Heather McGinley, Sevin Ceviker, Mariya Dashkina Maddux, Jacqueline Bulnes, and Carrie Ellmore-Tallitsch of the Graham Company in Martha Graham’s “Sketches from ‘Chronicle'”
(Photo by Costas / Copyright Costas)

 

In her autobiography, Blood Memory, Martha Graham wrote:

Before I began to dance I trained myself to do four hundred jumps in five minutes by the clock.

 

 

 

The six minutes of Steps are made up of a series of entrances and exits, so Jennifer is for the most part teaching the choreography and setting the staging simultaneously. Though the dance requires great physical strength this is not immediately apparent to the viewer – there are no show-off-y tricks – rather the power of this work is derived from sustained rhythms  and repetition within the choreography and the complex patterns created by the entrances and exits of the dancers en masse.

Jennifer's color-coded map shows part of the staging of one particularly complex entrance

Jennifer’s color-coded map shows part of the staging for one particularly complex entrance

By the end of the day on Sunday everyone was, understandably, wiped out.

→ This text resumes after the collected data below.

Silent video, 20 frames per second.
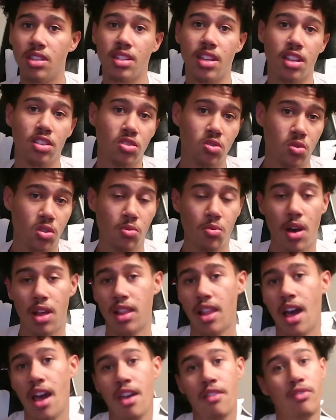Stay tuned to my
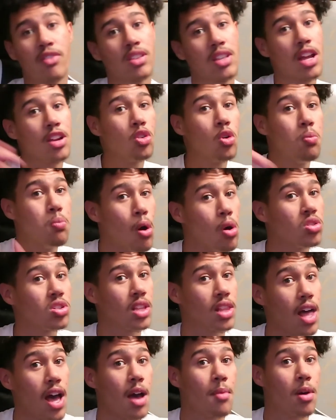life, because I do post
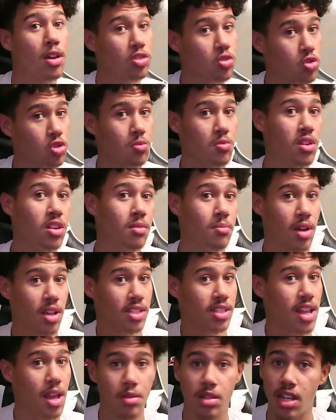a lot on my social media, my
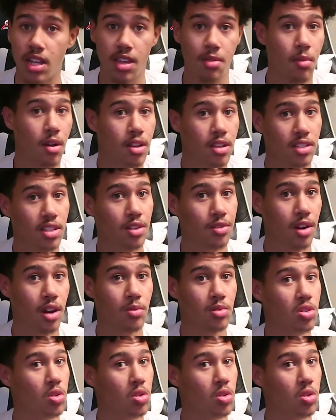Snapchat and my Instagram.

Knee pads were being worn on a number of different joints and I noticed some winces and limps I hadn’t before. I had left in the middle of the day and returned for the final hour of rehearsal. The dancers were preparing to do a full run-through of all but the final section of the dance with the music.

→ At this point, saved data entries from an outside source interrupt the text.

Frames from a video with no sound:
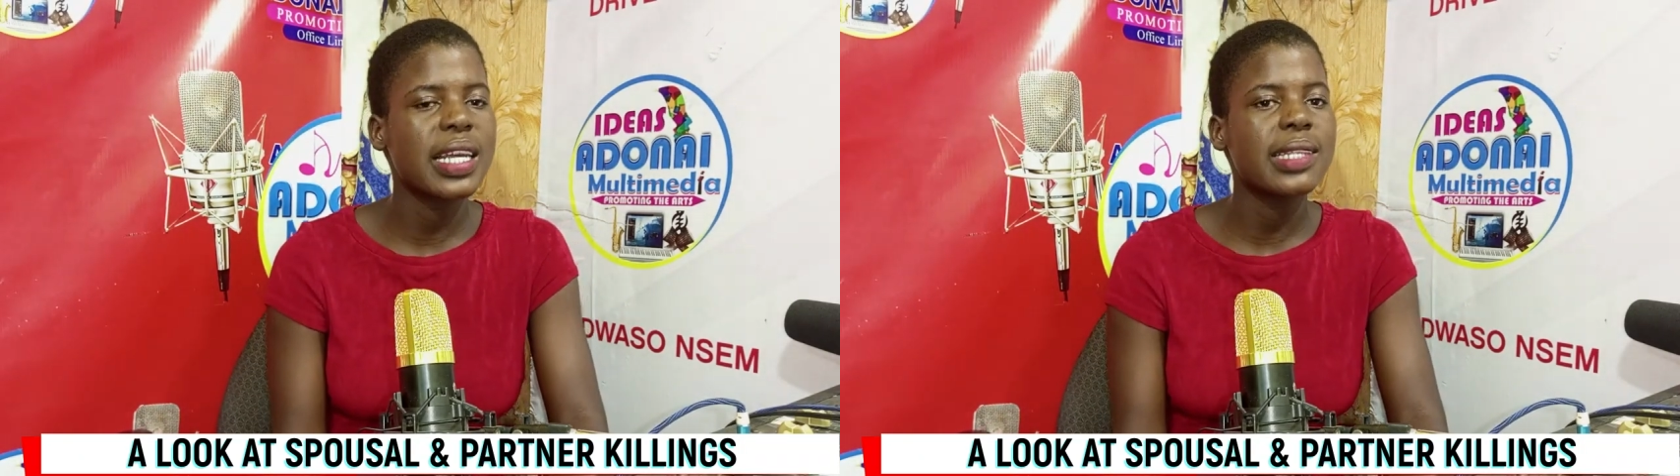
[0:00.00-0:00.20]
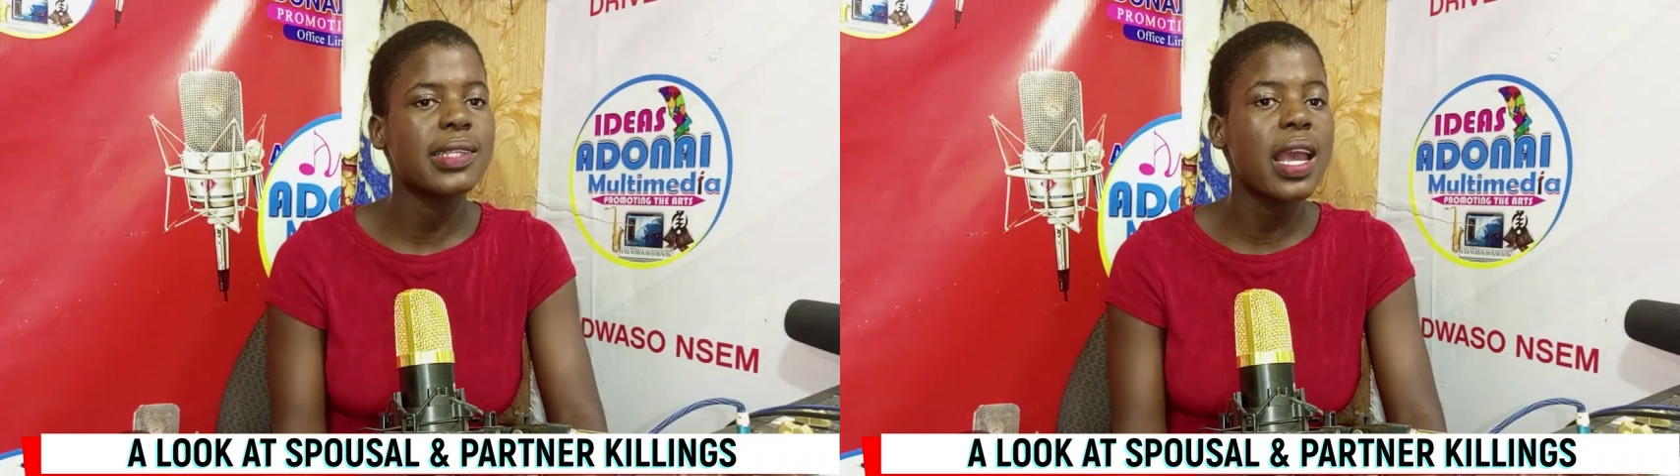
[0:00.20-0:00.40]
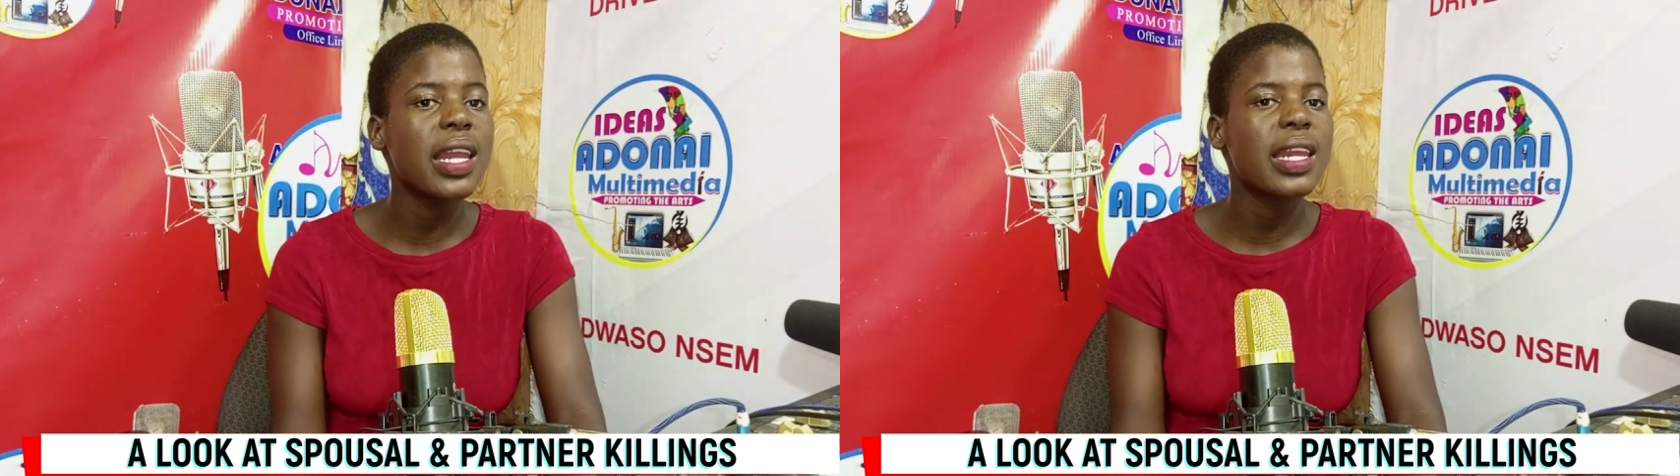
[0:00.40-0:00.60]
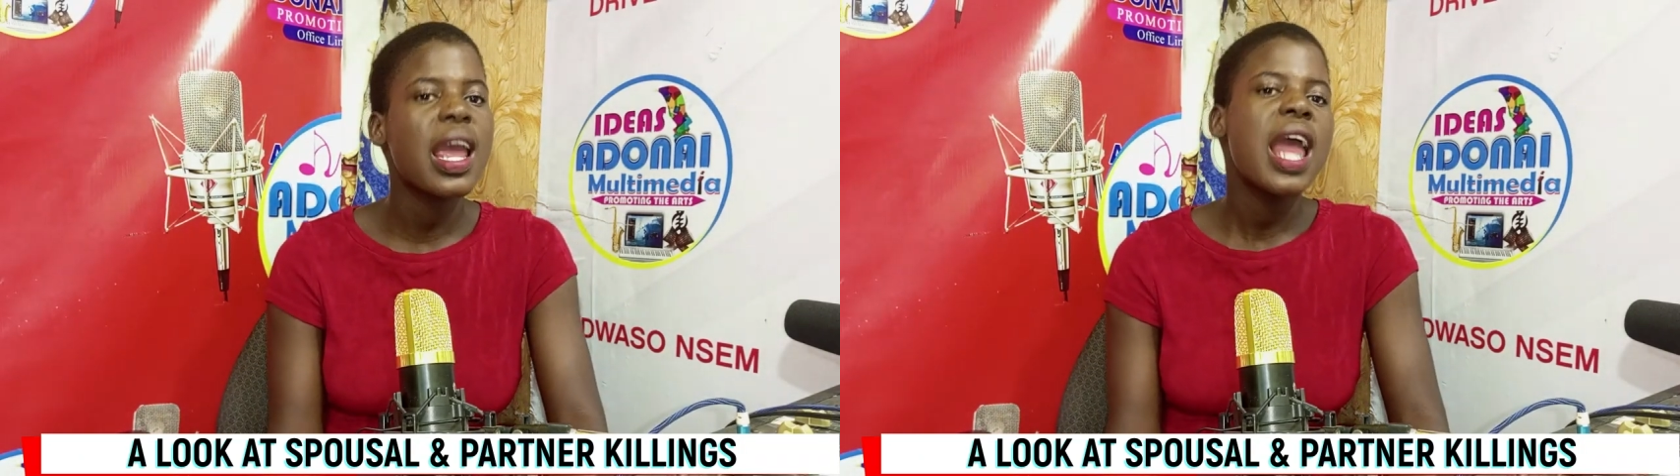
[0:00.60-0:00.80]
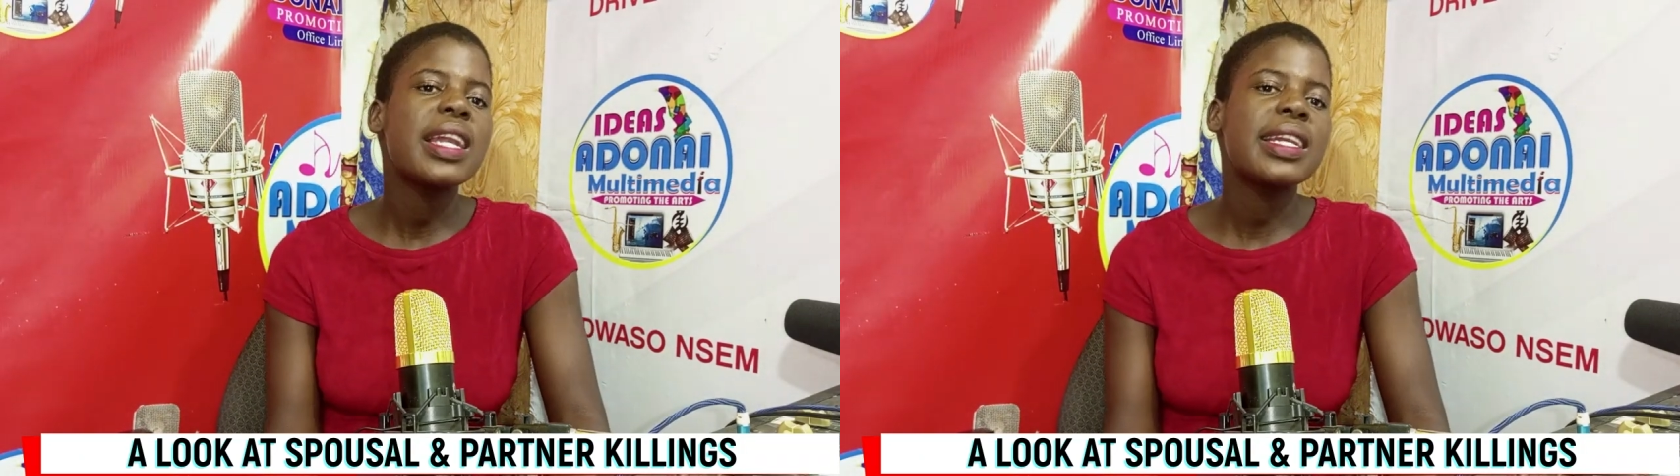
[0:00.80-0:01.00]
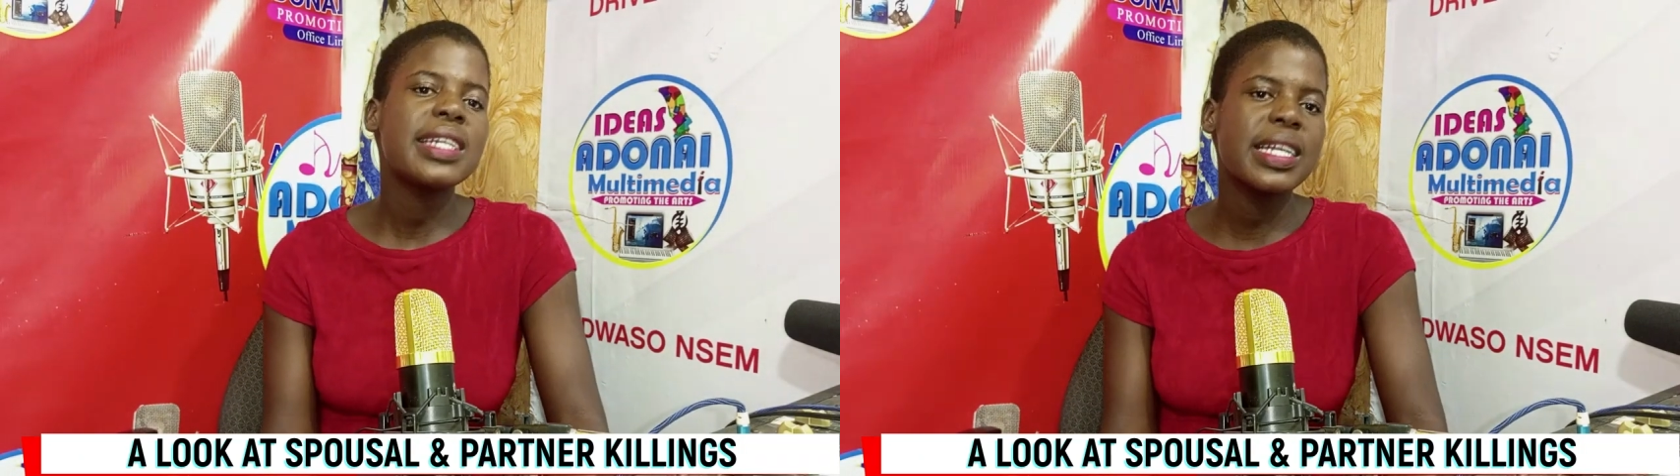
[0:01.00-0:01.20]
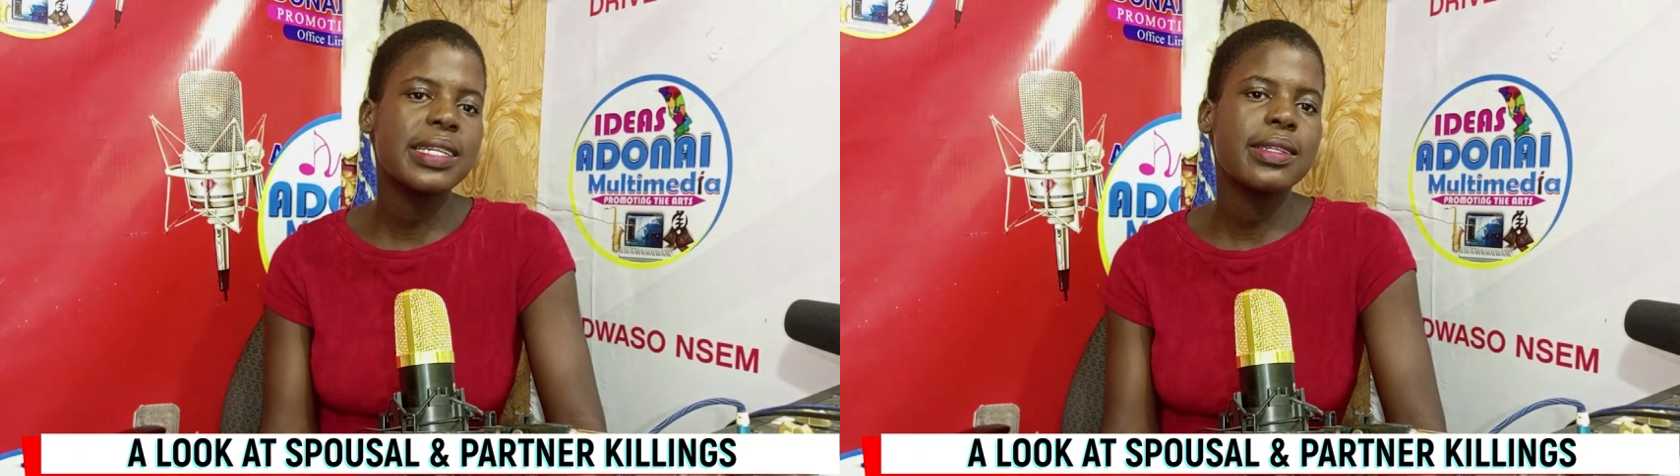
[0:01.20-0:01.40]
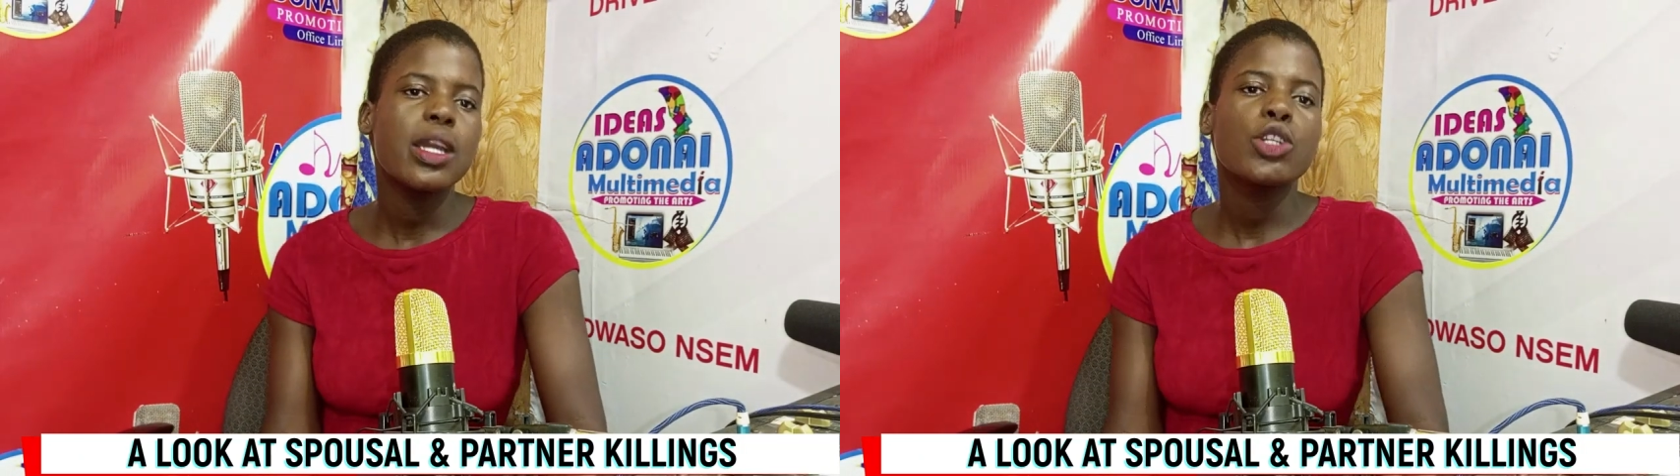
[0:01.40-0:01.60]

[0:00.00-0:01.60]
in turn lead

Jennifer had been encouraging the dancers to “tap into the spirit” of the dance – like the act of “intermingling” I referenced here – this means sharing something with those who have danced these steps before you while at the same time bringing your own spirit to the work in order to keep it alive. I’m not exaggerating when I say this is what I felt happen during that run-through on Sunday afternoon. It was as though the psychic space Jennifer had been preparing the dancers for since Friday had just been conjured. The air in the studio seemed to vibrate with some greater shared energy – like something had just clicked into place – a unity and a new found familiarity between the dancers, the history and the work. It was a little spooky and very beautiful.

 

Kicking Off with Antifascist Pro-Democratic Mass Dance

By shedding an artificial division of labor according to which the legs locomote, the arms imitate, the head rules, etc., the ‘massive’ body asserts a different aesthetic of weight, angle, and balance. …Graham grafted her modernist aesthetic of the massive body onto the social mass which is the group, thereby deftly folding a modernist aesthetic into socially activist choreography. ‘Mass’ can point to the importance of weight and space in Graham’s dance, but ‘mass’ also betokens the precedence of choreography for the group over that for the soloist. …The notion of mass drama begs a question by suggesting a plural, submerged or unindividuated subject.

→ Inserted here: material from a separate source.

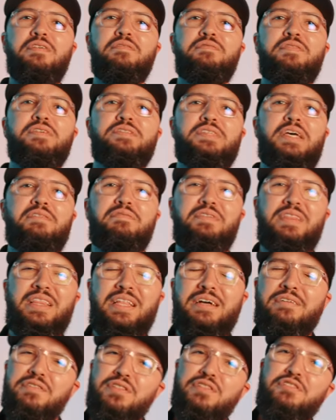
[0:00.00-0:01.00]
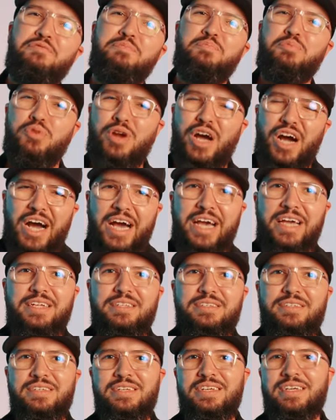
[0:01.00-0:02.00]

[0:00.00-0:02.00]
of us have a level of pride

(Dancing Modernism/Performing Politics)

 

As I mentioned last week Martha Graham used the choreographic form of mass dance, and the heightened emotional output this form generated, to create Chronicle‘s powerful social commentary.

Though Mady Cantor has been working with the licensing division of the Martha Graham Dance Company for nearly a year to make this project possible, this coming weekend marks the physical start of our reconstruction process. Friday evening will begin the first of three consecutive weekends of rehearsals with Jennifer Conley, former Graham Company dancer and official reconstructor of Bryn Mawr’s production of Steps in the Street.

It’s hard to imagine right now all of these disparate parts – 11 individuals who know nothing of the physical experience of the dance yet and some of whom have limited experience with Graham technique – coming together with the force and purpose necessary to follow in the steps of Graham’s fierce revolutionaries.

In considering this I feel nothing but excitement (and some vicarious empowerment). I interpret the plural, submerged individual of this mass dance not as one who has shrunken and lost herself in the mass but rather one who has expanded beyond any preconceived limits of herself. The feminism of the mass ethos is undeniable, with strong women symbiotically gaining and sharing strength and balance as they embody unified power against tyranny and injustice.

I can think of no one more prepared than a mass of Bi-Co women warriors to take this dance of resistance to the street.